When using spread syntax on a generator why return value is not retrieved


I was expecting 4 to be part of the sequence array, so why is it skipped?

function* generate() {
  yield 1;
  yield 2;
  yield 3;
  return 4
}
let sequence = [...generate()];
console.log(sequence); // 1, 2, 3


Solution

  • The return value of a generator function is not considered part of the sequence. It is returned from the last .next() call as {done: true, value:…}, where done: true implies that the sequence was completed and .next() should not be called again.

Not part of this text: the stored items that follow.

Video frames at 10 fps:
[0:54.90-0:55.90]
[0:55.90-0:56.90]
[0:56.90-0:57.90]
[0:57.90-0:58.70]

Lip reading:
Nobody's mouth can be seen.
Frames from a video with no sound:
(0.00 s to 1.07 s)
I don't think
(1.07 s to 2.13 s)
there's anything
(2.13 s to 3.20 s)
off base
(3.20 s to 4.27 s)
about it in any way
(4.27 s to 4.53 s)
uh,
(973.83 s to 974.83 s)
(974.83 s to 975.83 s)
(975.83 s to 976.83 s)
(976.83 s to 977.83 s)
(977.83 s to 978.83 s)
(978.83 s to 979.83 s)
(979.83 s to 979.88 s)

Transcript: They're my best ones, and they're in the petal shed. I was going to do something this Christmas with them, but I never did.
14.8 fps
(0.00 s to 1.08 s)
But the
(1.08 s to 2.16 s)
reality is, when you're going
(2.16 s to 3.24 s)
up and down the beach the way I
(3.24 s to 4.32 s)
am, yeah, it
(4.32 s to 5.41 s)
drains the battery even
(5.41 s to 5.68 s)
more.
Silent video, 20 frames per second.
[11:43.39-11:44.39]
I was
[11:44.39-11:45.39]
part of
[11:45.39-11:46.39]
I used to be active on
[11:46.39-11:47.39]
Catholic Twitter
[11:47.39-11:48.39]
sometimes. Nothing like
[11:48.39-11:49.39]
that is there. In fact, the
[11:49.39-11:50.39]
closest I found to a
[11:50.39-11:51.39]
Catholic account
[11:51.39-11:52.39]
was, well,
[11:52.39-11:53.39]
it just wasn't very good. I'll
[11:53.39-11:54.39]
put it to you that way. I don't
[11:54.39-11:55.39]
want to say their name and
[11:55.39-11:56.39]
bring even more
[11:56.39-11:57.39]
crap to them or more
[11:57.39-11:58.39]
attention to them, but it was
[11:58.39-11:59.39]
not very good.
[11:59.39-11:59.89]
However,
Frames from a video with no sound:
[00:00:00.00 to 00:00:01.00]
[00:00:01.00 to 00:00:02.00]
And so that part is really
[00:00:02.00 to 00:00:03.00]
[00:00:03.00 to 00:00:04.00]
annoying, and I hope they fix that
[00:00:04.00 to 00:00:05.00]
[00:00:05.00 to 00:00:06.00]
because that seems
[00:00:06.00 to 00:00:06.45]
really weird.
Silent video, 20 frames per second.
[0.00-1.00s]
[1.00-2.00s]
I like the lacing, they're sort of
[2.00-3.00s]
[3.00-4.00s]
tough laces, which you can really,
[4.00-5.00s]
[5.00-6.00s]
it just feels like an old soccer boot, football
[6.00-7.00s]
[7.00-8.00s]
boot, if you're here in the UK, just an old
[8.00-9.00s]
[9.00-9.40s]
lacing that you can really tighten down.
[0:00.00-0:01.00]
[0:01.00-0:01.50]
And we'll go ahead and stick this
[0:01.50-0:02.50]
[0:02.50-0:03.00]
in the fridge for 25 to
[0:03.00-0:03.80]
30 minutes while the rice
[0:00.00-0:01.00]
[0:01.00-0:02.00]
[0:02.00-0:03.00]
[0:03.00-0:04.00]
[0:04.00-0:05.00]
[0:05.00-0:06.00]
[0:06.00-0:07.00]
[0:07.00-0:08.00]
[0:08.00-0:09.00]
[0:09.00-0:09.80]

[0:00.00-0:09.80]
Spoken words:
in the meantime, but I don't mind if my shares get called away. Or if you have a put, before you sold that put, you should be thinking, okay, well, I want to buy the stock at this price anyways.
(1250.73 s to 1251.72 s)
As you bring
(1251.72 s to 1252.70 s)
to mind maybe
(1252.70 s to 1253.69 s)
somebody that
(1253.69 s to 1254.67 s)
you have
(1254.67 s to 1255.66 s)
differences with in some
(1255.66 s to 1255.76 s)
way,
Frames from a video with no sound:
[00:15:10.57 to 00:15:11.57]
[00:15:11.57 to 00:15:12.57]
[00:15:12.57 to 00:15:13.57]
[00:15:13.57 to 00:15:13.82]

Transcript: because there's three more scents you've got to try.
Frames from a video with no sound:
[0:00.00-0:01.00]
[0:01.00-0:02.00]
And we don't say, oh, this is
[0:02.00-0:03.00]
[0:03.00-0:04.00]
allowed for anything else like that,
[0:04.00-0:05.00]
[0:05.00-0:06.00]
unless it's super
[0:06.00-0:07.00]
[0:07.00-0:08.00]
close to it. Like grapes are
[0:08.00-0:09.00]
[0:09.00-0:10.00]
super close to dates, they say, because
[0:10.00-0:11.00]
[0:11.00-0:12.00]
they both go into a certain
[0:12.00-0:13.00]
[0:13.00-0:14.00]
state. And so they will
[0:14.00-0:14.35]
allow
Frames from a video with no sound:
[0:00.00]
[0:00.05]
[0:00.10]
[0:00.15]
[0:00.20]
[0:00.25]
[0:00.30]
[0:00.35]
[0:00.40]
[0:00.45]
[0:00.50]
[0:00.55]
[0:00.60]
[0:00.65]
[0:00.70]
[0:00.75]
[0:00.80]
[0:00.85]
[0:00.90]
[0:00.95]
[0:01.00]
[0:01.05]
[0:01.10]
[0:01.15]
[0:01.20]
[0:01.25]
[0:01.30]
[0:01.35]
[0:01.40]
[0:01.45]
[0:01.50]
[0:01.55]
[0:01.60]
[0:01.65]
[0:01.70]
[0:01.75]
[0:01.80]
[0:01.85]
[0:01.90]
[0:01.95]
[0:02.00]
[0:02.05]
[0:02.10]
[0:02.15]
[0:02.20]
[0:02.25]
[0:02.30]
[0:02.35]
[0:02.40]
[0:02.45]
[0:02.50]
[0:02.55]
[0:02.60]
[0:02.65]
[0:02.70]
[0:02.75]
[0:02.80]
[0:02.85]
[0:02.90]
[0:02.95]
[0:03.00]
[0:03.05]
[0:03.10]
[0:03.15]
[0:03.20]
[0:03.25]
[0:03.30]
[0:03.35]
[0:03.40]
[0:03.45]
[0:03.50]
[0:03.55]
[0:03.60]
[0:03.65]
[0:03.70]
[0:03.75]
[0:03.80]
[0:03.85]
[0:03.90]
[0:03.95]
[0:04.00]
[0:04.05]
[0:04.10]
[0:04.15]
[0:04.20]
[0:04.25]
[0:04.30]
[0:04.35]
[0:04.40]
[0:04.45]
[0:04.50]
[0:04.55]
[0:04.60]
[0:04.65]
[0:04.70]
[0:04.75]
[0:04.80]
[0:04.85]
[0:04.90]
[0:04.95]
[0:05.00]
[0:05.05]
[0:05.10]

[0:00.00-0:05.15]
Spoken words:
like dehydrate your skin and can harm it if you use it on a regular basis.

    Why is that so, why couldn't we just yield the last value with the done flag set to true? Because then we could not represent an empty sequence with an iterator - the first .next() call would already lead to at least one value.1

    So usually, generator functions do not return anything (but undefined), and all sequence values are yielded with the same syntax - there is no weird special syntax for the last value2:

    function* generate() {
      yield 1;
      yield 2;
      yield 3;
      yield 4;
    }
    

    1: Other languages do this differently. There, iterators have a separate .hasNext() method that is called before .next(), or their .next() method either returns a value or throws a StopIteration exception. They don't have any "final value".
    2: Having to know beforehand that a value is that last and using return instead of yield for it would make the logic for dynamically generated sequences much more complicated.